Domain Adaptation Extreme Learning Machines for Drift Compensation in E-nose Systems
Lei Zhang, David Zhang

TL;DR
This paper introduces a novel domain adaptation framework for extreme learning machines (DAELM) to effectively address sensor drift in E-nose systems, improving recognition accuracy with limited labeled target data.
Contribution
It proposes the first cross-domain ELM framework (DAELM) for drift compensation, enhancing E-nose performance without sacrificing efficiency.
Findings
DAELM outperforms existing drift compensation methods.
Proposed algorithms maintain computational efficiency.

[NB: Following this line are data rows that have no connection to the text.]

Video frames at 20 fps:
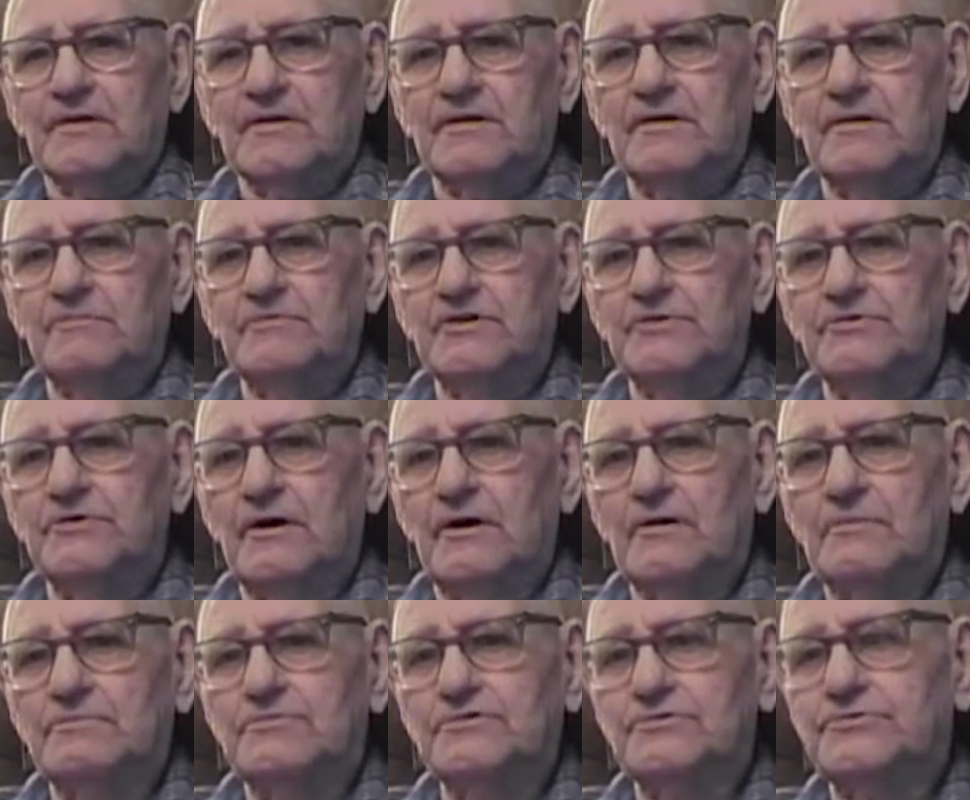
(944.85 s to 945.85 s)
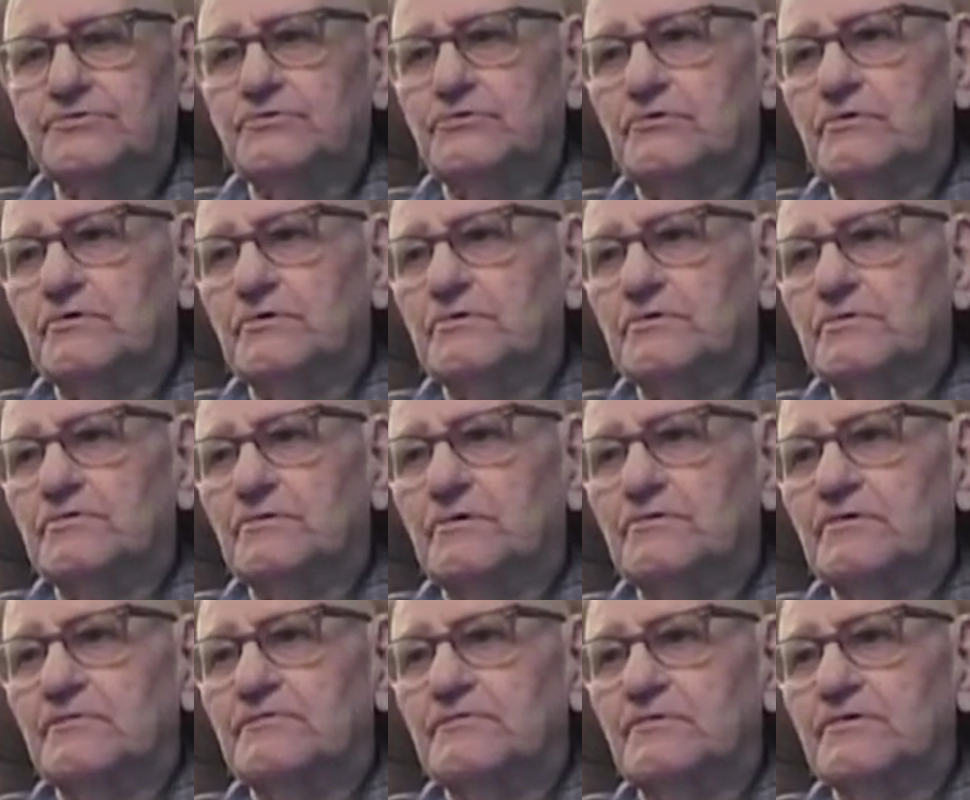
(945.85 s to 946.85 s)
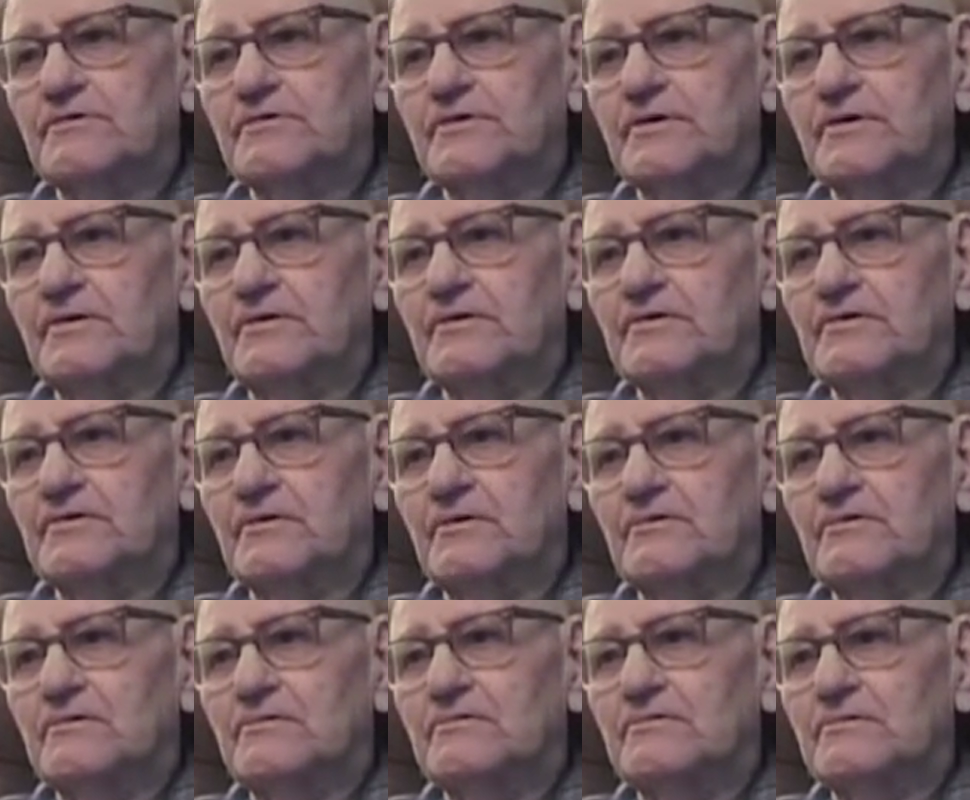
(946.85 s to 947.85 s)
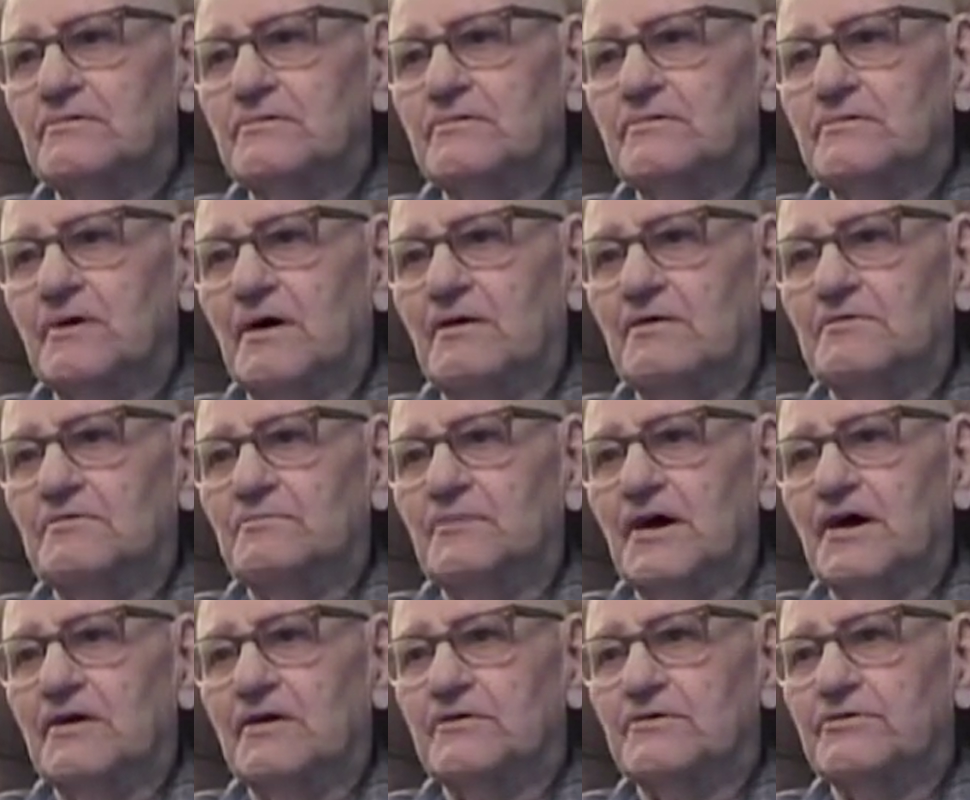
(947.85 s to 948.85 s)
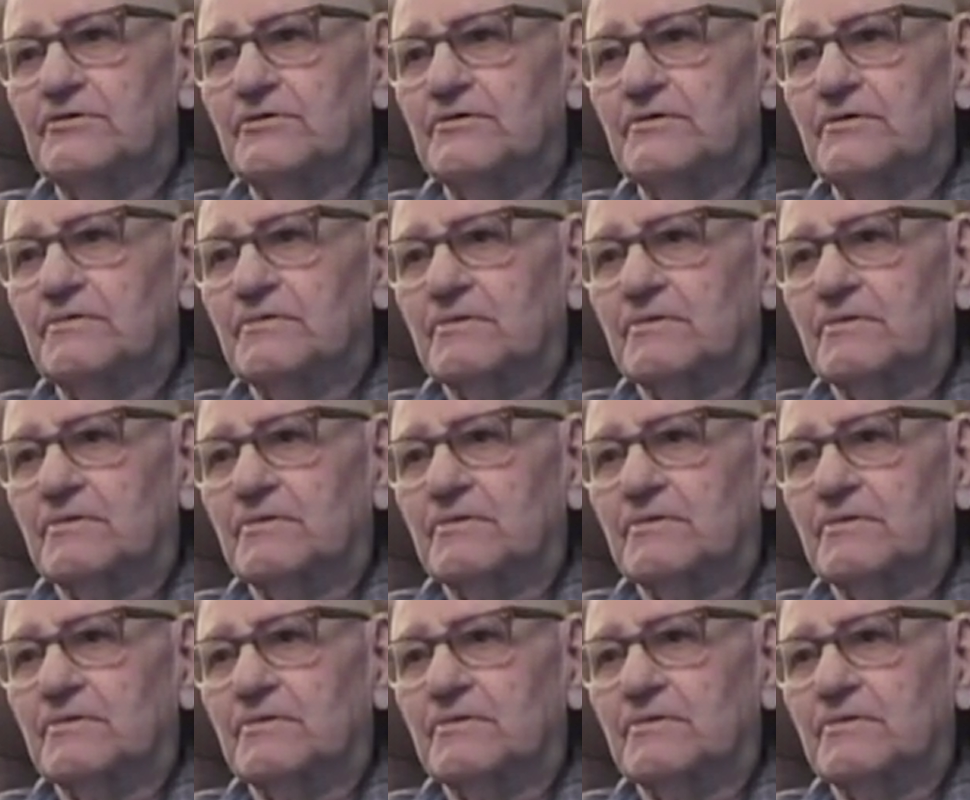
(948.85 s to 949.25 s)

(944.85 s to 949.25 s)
gave me a job in the store. I was only 14 years old. I was manager.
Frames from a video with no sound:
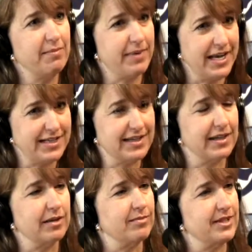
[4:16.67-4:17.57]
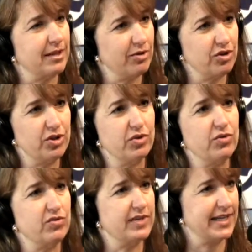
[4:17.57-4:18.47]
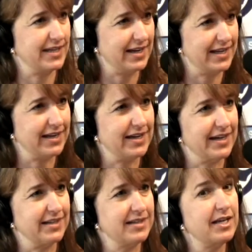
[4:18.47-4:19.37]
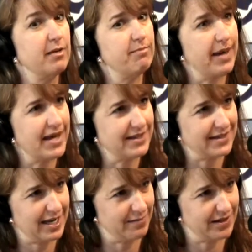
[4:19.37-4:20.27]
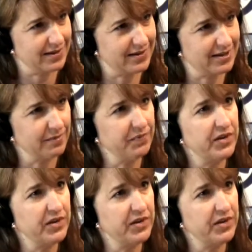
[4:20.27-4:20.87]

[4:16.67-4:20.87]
pay stubs, W-2s, 1099s, bank statements.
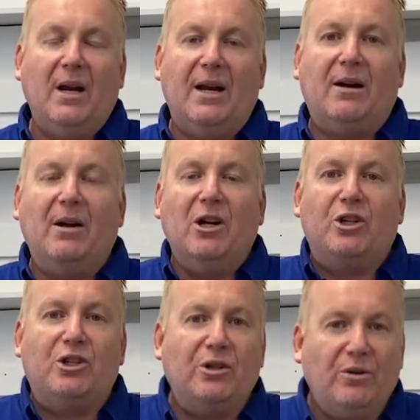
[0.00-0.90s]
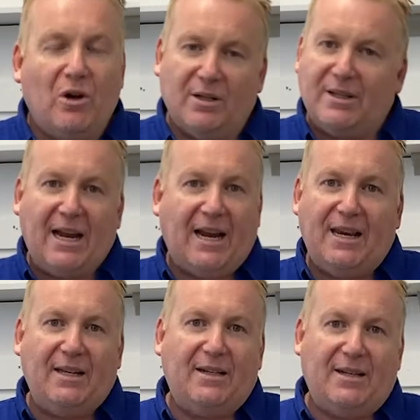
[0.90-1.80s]
Now, do not take
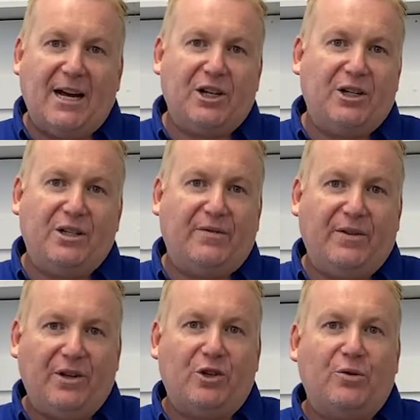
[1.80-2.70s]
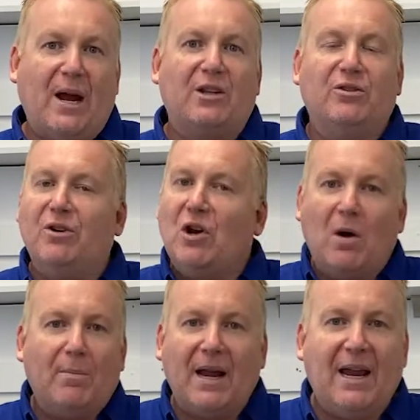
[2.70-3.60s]
any deductions for the track. Do
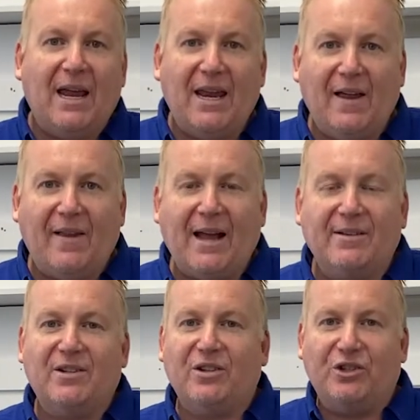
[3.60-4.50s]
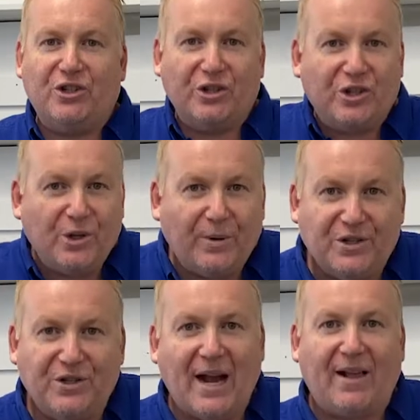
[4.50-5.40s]
not make any allowances. Just do
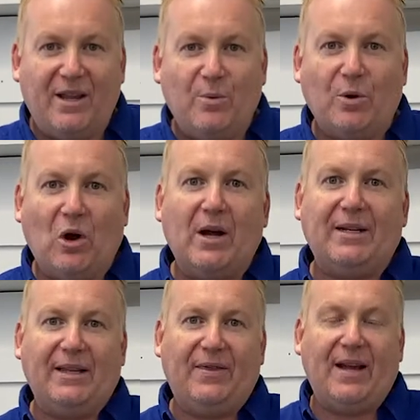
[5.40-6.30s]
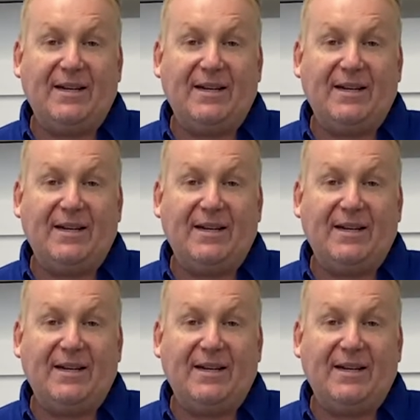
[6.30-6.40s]
exactly what I did then.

Effective with limited labeled target data.
Abstract
This paper addresses an important issue, known as sensor drift that behaves a nonlinear dynamic property in electronic nose (E-nose), from the viewpoint of machine learning. Traditional methods for drift compensation are laborious and costly due to the frequent acquisition and labeling process for gases samples recalibration. Extreme learning machines (ELMs) have been confirmed to be efficient and effective learning techniques for pattern recognition and regression. However, ELMs primarily focus on the supervised, semi-supervised and unsupervised learning problems in single domain (i.e. source domain). To our best knowledge, ELM with cross-domain learning capability has never been studied. This paper proposes a unified framework, referred to as Domain Adaptation Extreme Learning Machine (DAELM), which learns a robust classifier by leveraging a limited number of labeled data from target…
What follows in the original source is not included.